* **What the task asks**
Your answer must be the lines from the one containing "[0:04.00-0:05.00]" through the last line below, copied exactly, with no pictures.

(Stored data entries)
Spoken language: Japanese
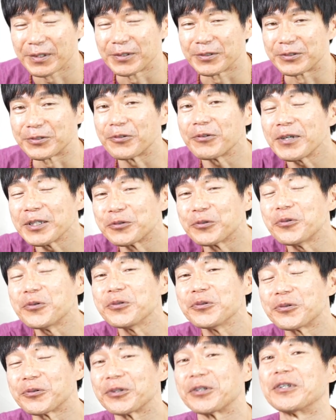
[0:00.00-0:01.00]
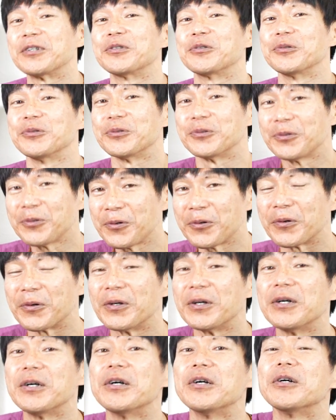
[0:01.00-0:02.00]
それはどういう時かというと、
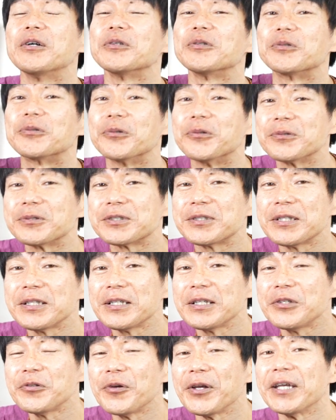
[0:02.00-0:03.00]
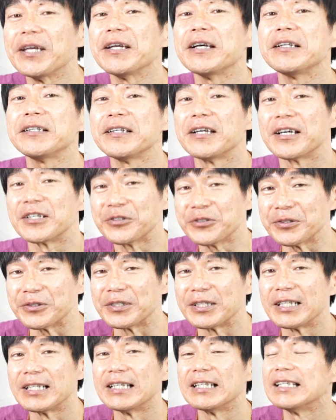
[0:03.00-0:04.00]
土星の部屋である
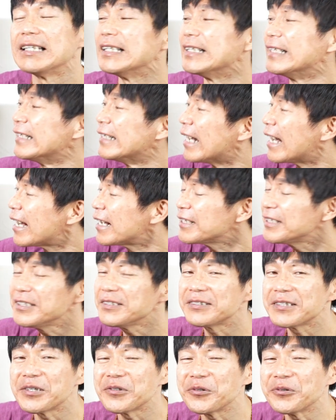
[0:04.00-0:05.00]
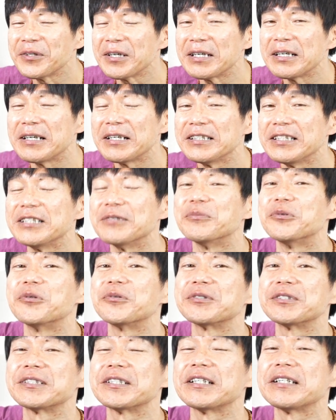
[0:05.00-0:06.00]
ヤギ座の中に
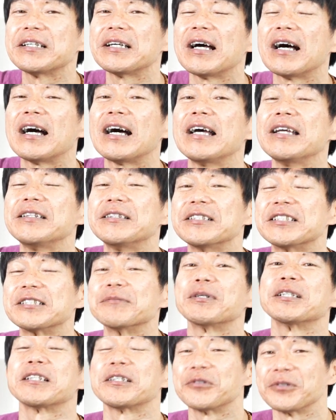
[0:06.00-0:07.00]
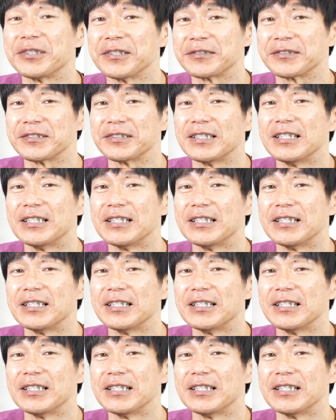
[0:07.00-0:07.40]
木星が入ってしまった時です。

* **Expected answer**
[0:04.00-0:05.00]
[0:05.00-0:06.00]
ヤギ座の中に
[0:06.00-0:07.00]
[0:07.00-0:07.40]
木星が入ってしまった時です。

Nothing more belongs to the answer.